Exercise requirements
Would you transcribe each entry that follows word for word, minus the images?

[Data excerpts]
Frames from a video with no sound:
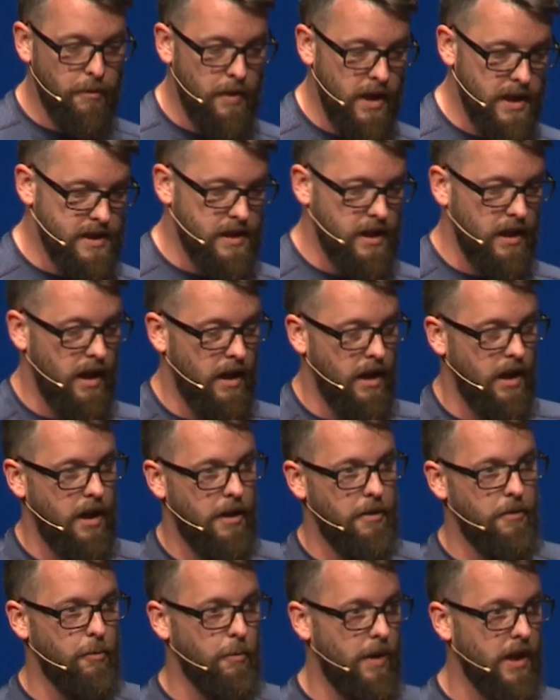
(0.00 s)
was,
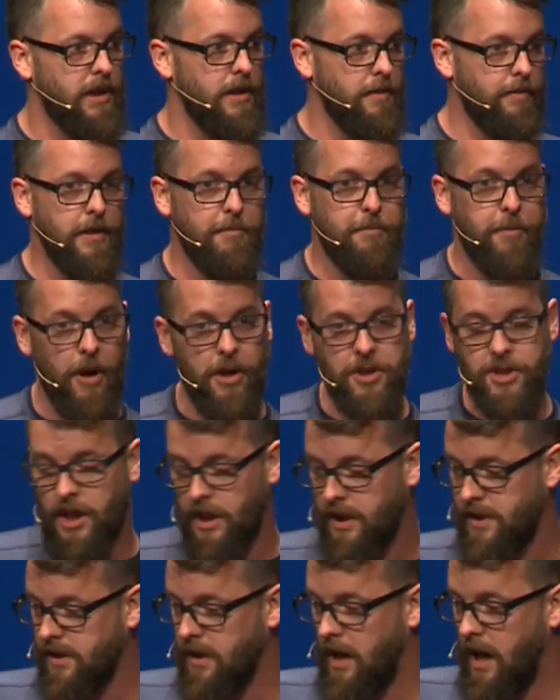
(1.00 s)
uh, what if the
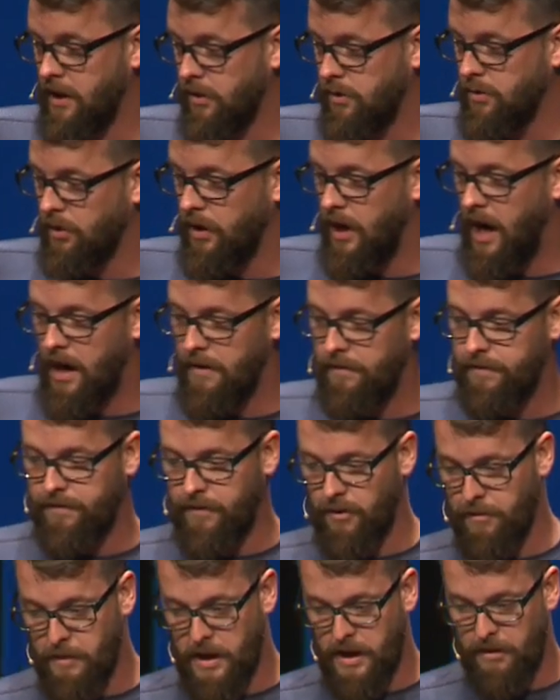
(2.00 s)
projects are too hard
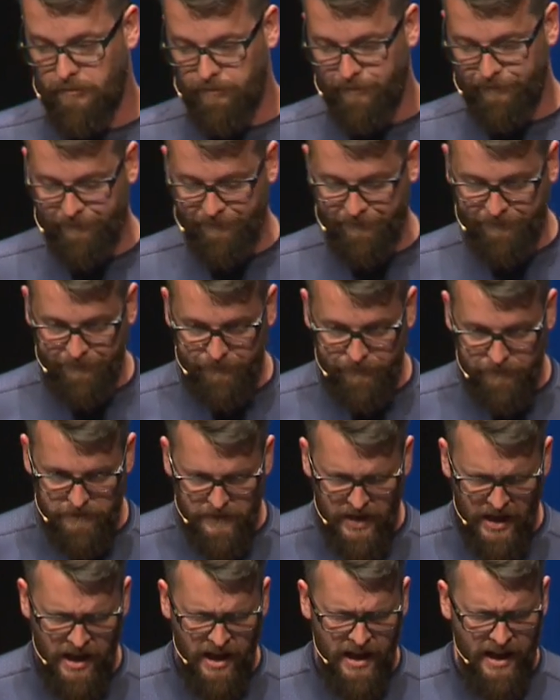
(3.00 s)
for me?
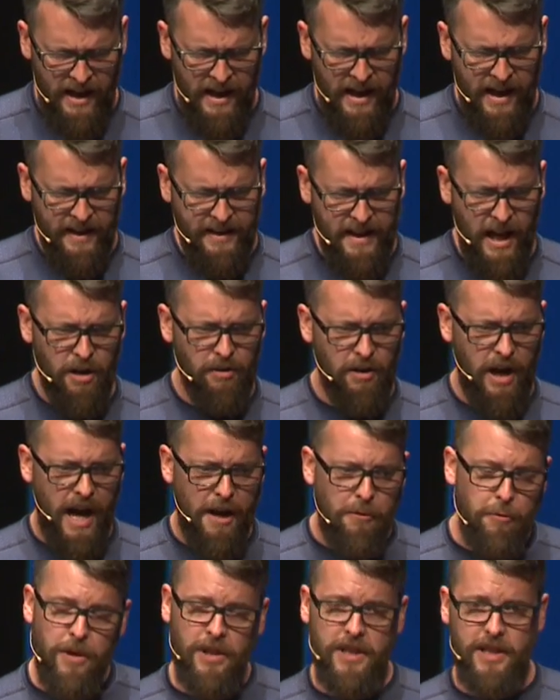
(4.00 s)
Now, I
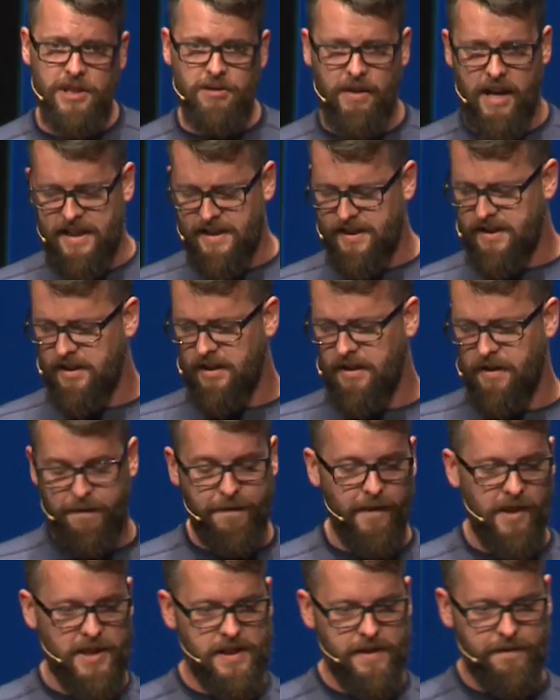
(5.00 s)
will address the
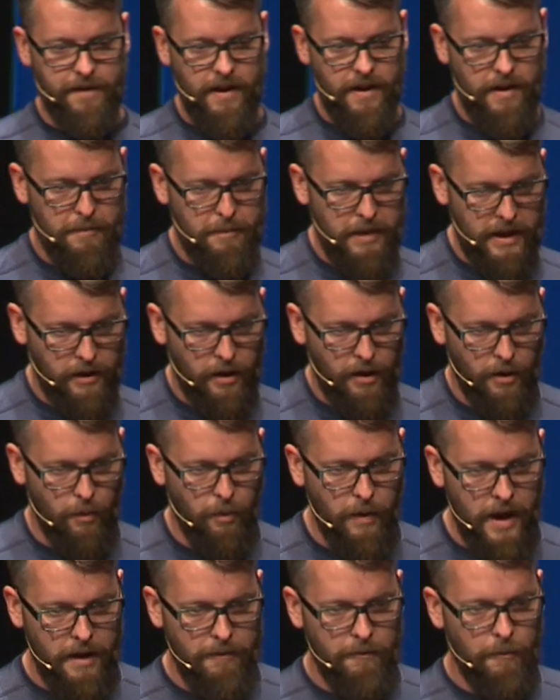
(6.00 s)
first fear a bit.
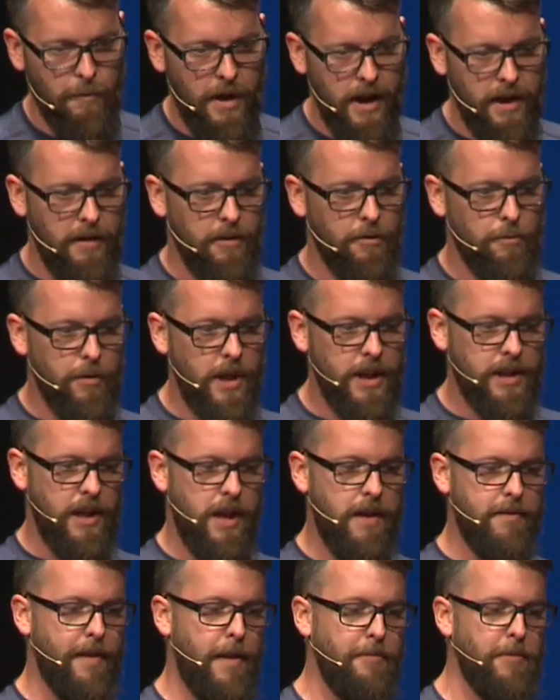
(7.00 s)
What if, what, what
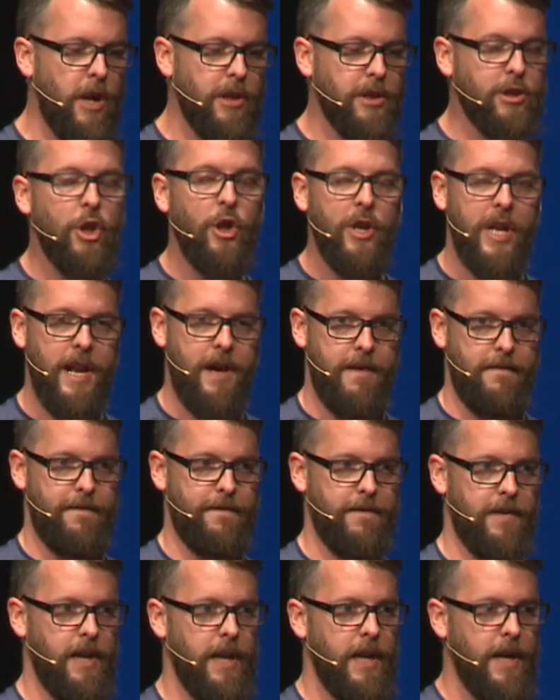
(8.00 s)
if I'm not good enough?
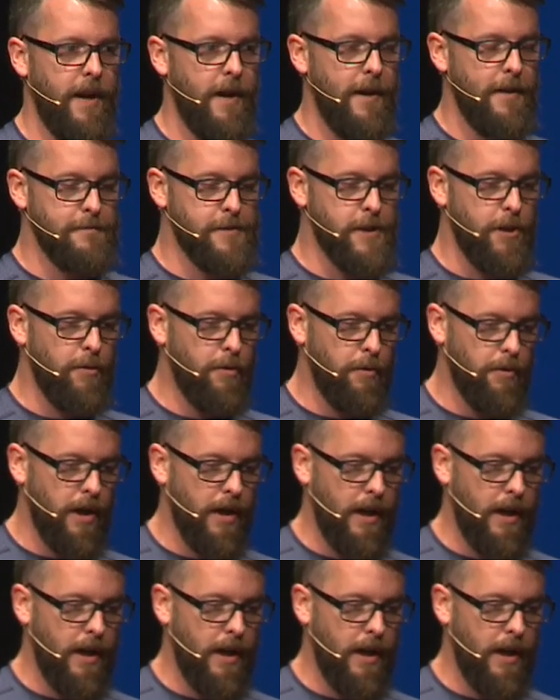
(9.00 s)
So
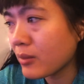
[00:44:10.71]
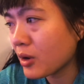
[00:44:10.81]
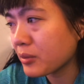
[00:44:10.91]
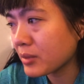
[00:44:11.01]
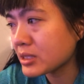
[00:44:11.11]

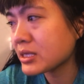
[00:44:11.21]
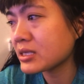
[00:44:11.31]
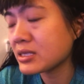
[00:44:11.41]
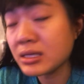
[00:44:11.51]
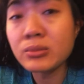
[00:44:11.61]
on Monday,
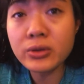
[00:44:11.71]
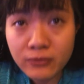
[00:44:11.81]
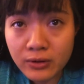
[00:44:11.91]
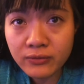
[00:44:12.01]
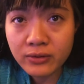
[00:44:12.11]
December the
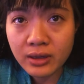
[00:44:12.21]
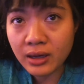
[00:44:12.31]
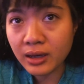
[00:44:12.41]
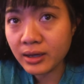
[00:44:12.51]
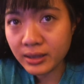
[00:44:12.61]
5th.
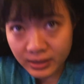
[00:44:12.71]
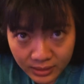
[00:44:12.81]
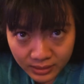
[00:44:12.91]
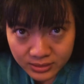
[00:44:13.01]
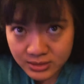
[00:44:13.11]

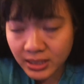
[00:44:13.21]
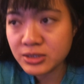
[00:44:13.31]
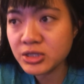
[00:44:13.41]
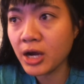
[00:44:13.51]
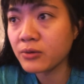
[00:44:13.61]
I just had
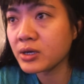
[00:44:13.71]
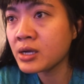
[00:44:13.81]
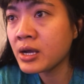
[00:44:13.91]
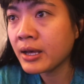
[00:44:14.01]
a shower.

Response box
Frames from a video with no sound:
(0.00 s)
was,
(1.00 s)
uh, what if the
(2.00 s)
projects are too hard
(3.00 s)
for me?
(4.00 s)
Now, I
(5.00 s)
will address the
(6.00 s)
first fear a bit.
(7.00 s)
What if, what, what
(8.00 s)
if I'm not good enough?
(9.00 s)
So
[00:44:10.71]
[00:44:10.81]
[00:44:10.91]
[00:44:11.01]
[00:44:11.11]

[00:44:11.21]
[00:44:11.31]
[00:44:11.41]
[00:44:11.51]
[00:44:11.61]
on Monday,
[00:44:11.71]
[00:44:11.81]
[00:44:11.91]
[00:44:12.01]
[00:44:12.11]
December the
[00:44:12.21]
[00:44:12.31]
[00:44:12.41]
[00:44:12.51]
[00:44:12.61]
5th.
[00:44:12.71]
[00:44:12.81]
[00:44:12.91]
[00:44:13.01]
[00:44:13.11]

[00:44:13.21]
[00:44:13.31]
[00:44:13.41]
[00:44:13.51]
[00:44:13.61]
I just had
[00:44:13.71]
[00:44:13.81]
[00:44:13.91]
[00:44:14.01]
a shower.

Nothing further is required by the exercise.